Ultimate Beneficial Owner Declaration in Brazil

Brazilian regulation requires all companies, both national and foreign, registered in the National Registry of Legal Entities (CNPJ), to declare the existence or non-existence of an Ultimate Beneficial Owner (UBO) within thirty (30) days from the date of registration with the CNPJ, in accordance with the guidelines set out in Normative Instruction No. 2119/2022, issued by the Federal Revenue Service.

For declaration purposes, the UBO is defined as the natural person who exerts control over a company or group, wielding the authority to make pivotal decisions and derive substantial benefit from its outcomes. An individual qualifies as a UBO if they possess more than 25% of the company’s share capital, whether directly or indirectly, or if they hold or exercise predominance in the company’s decisions and have the power to elect the majority of its officers.

Officers and directors of foreign companies who are not shareholders are not considered UBO, even if they have the power to elect the majority of the company’s officers. Foreign companies must declare their UBO or confirm its absence. In contrast, companies domiciled in Brazil only need to indicate the existence of a UBO. If no natural person qualifies as a UBO, no declaration is required. Among the documents that need to be submitted to the Federal Revenue Service for analysis is a corporate organization chart, as well as the equity interest of each shareholder.

The purpose of the UBO declaration is to provide greater transparency, enabling the Federal Revenue Service to identify who controls a company and the source of the company’s funds, thereby helping to prevent illegal practices. However, some companies whose information is publicly available, and which are already subject to stricter regulation and control mechanisms, such as public companies or listed companies registered with the Securities and Exchange Commission (CVM), are not obliged to make this declaration.

Failure to comply with this obligation or to provide supporting documentation may result in sanctions, including the suspension of the CNPJ. This suspension can disrupt the company’s daily operations and prevent, among other things, transactions with banking establishments, including the operation of current accounts, making financial investments and obtaining loans.
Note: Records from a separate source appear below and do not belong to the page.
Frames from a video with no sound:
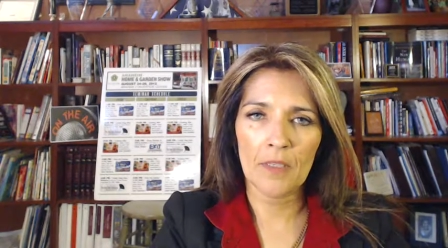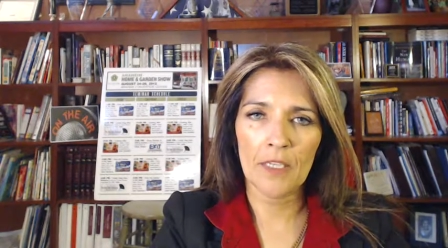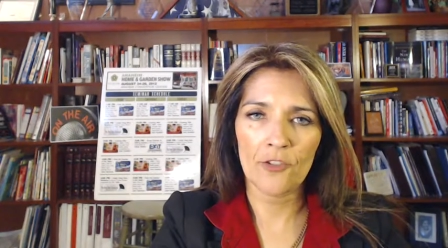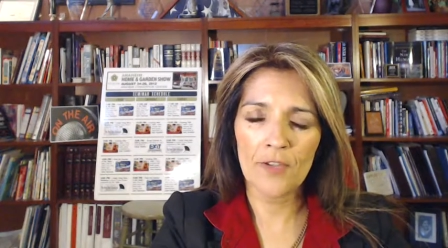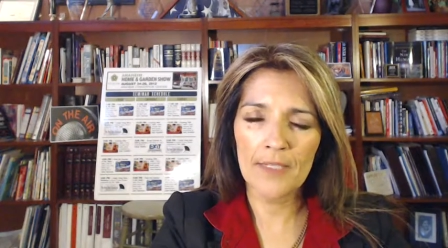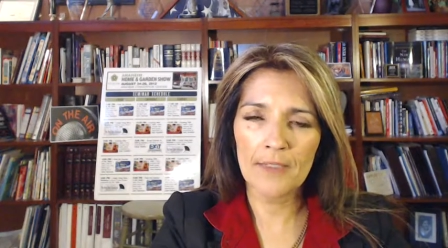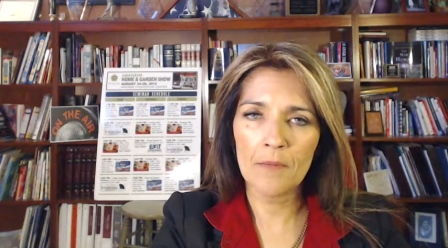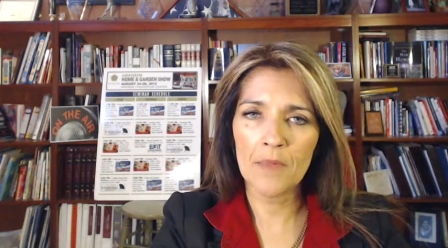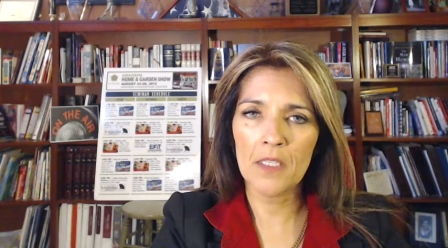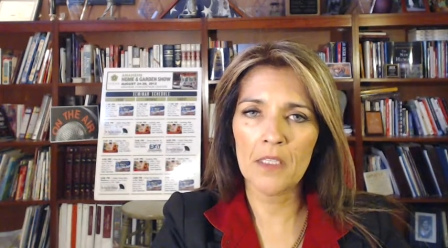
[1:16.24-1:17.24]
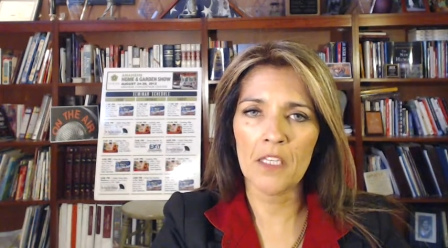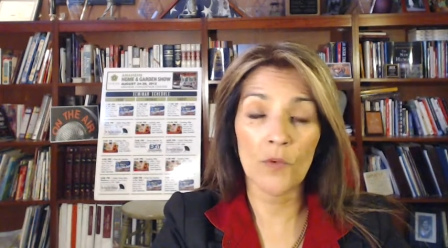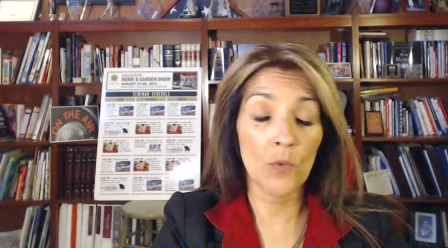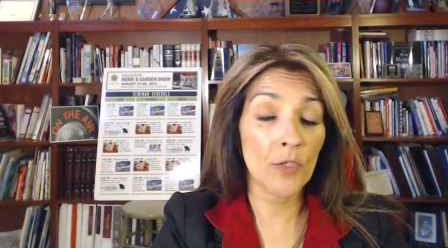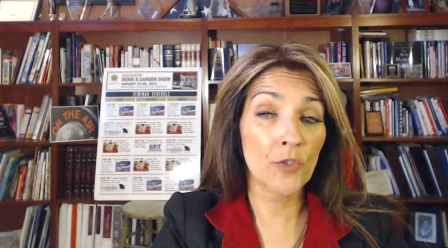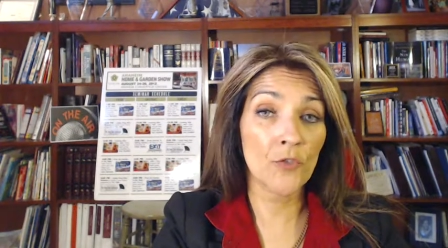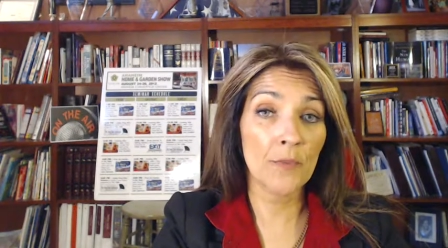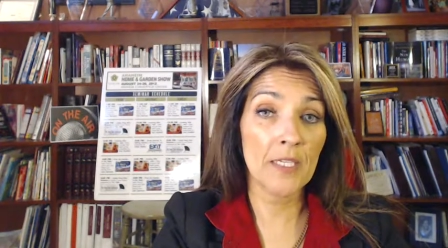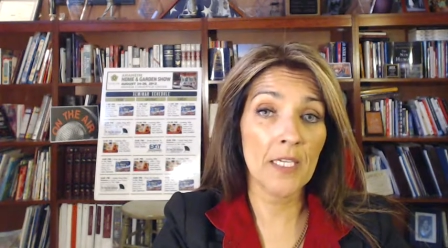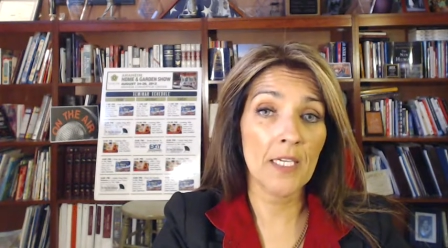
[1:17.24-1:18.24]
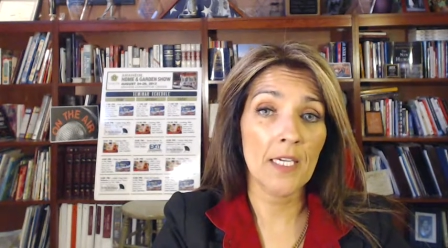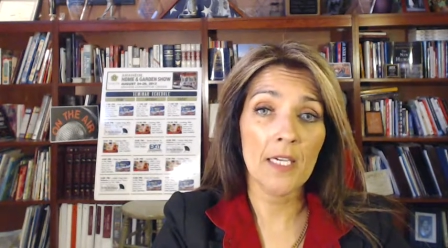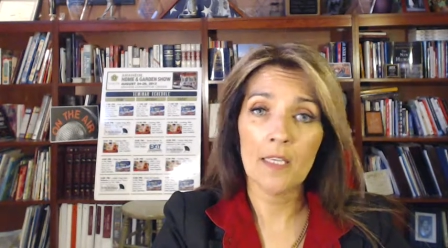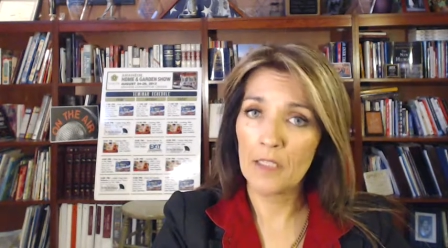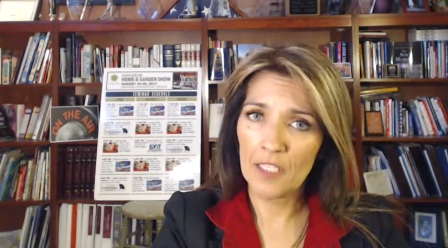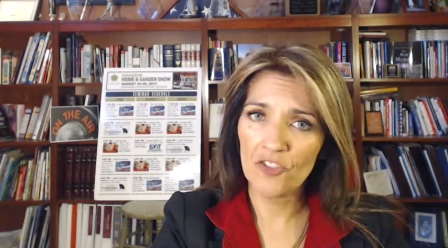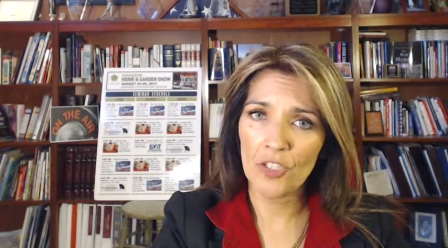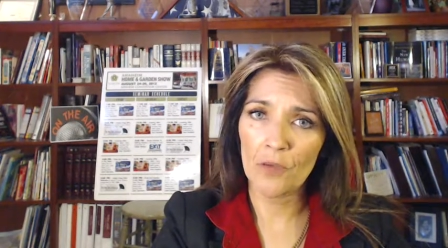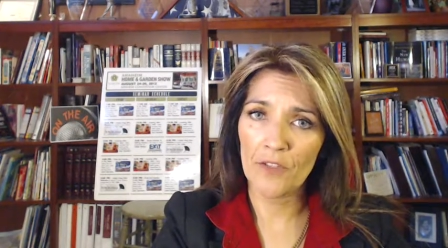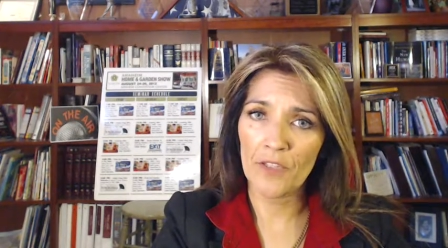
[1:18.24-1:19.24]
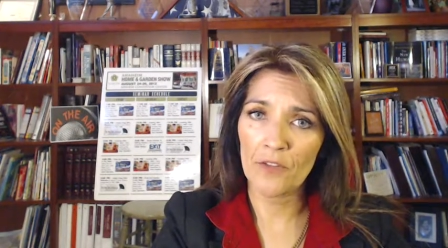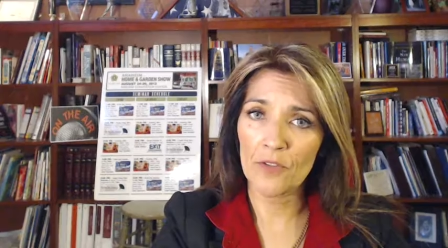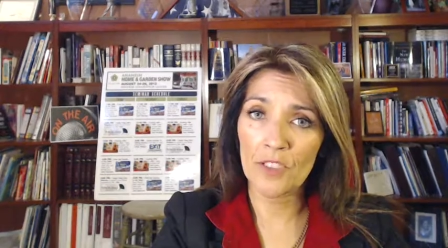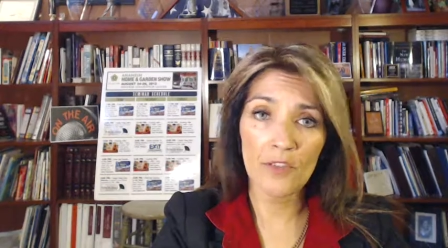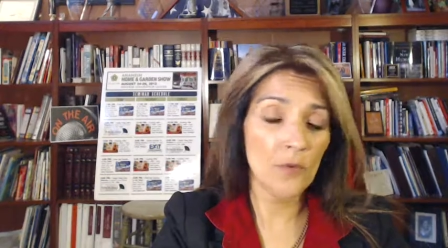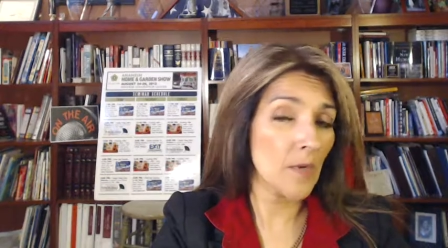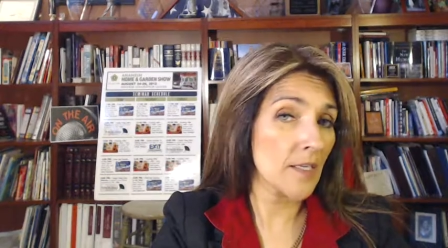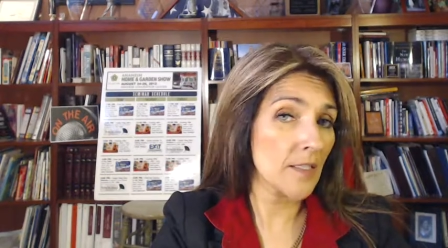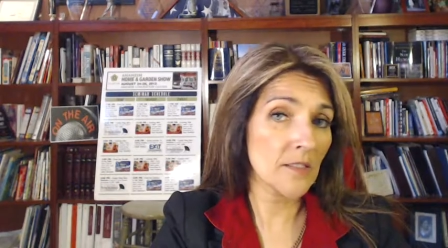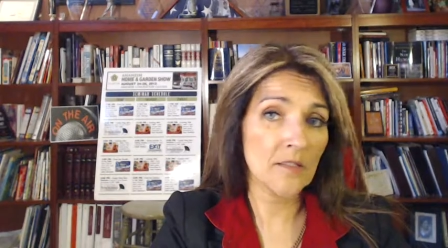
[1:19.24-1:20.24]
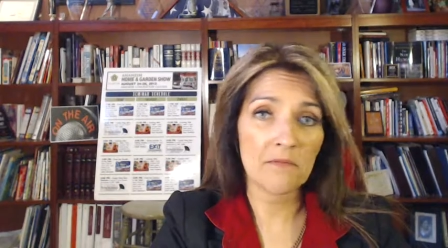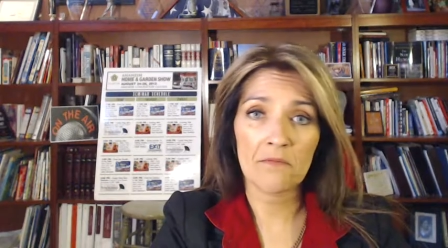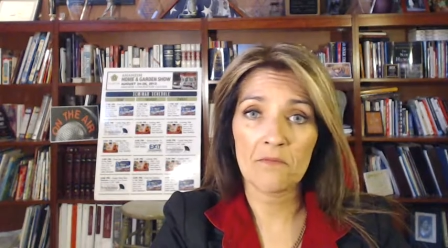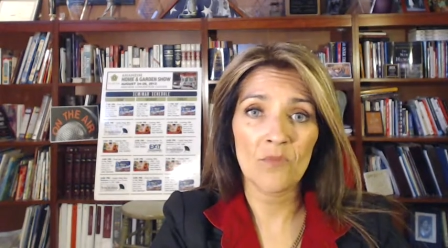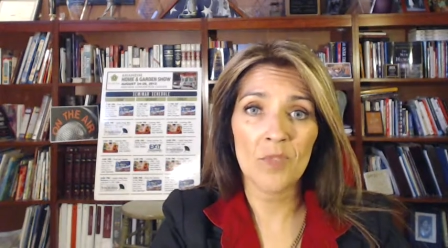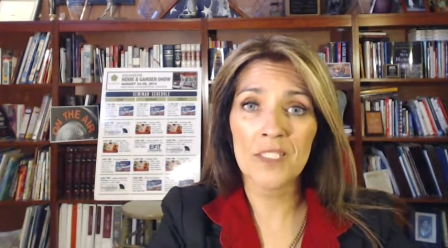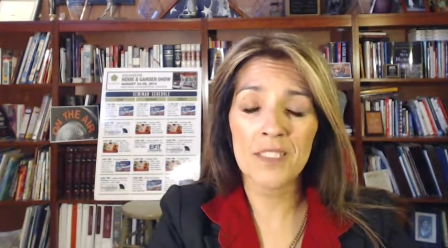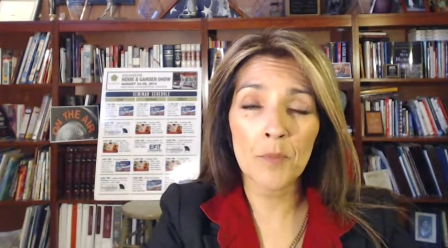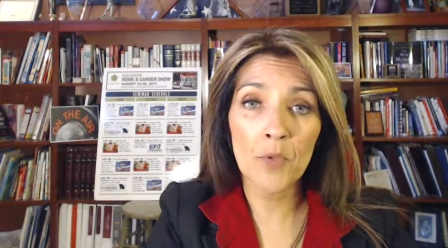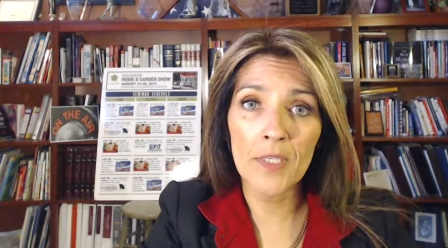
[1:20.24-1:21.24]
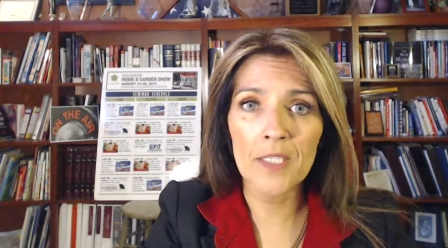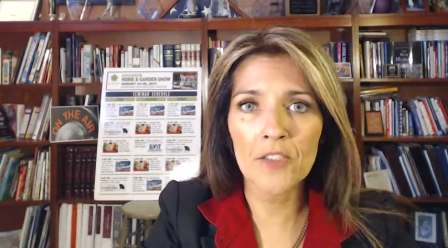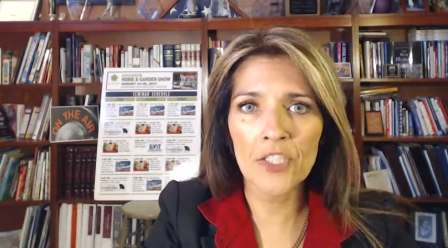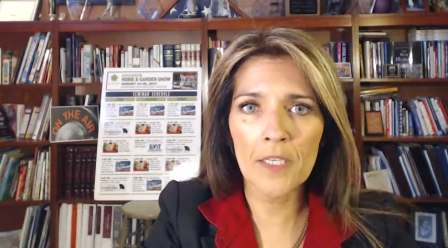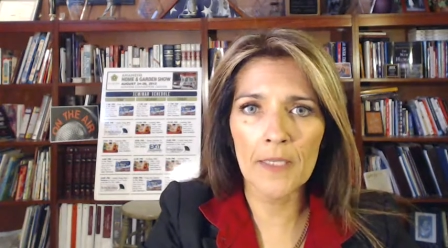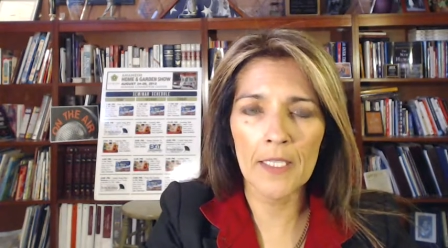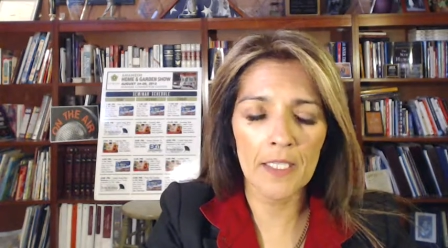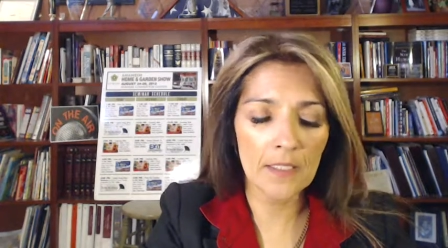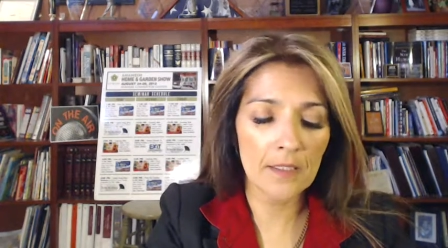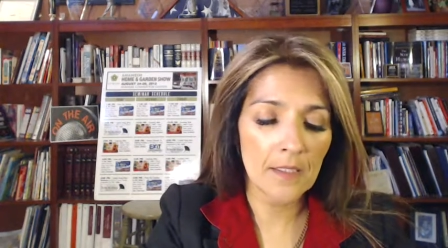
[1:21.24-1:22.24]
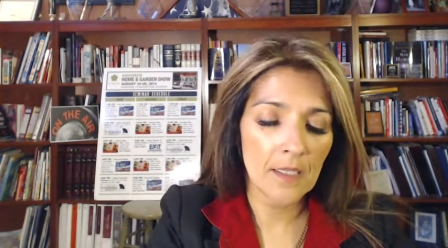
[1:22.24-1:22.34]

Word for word: I try something, and if it works for me, then I share it with others. Otherwise, what's the point in sharing it?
The requirement to declare the UBO represents an advance in corporate governance and the fight against illicit practices in Brazil. The distinction between national and foreign companies reflects the Federal Revenue Service’s concern with corporate structures used for tax evasion and asset concealment. Compliance with this obligation ensures fiscal regularity and transparency, strengthening integrity in the business environment. Therefore, companies must pay attention to deadlines and requirements to avoid penalties that could compromise their operations in Brazil.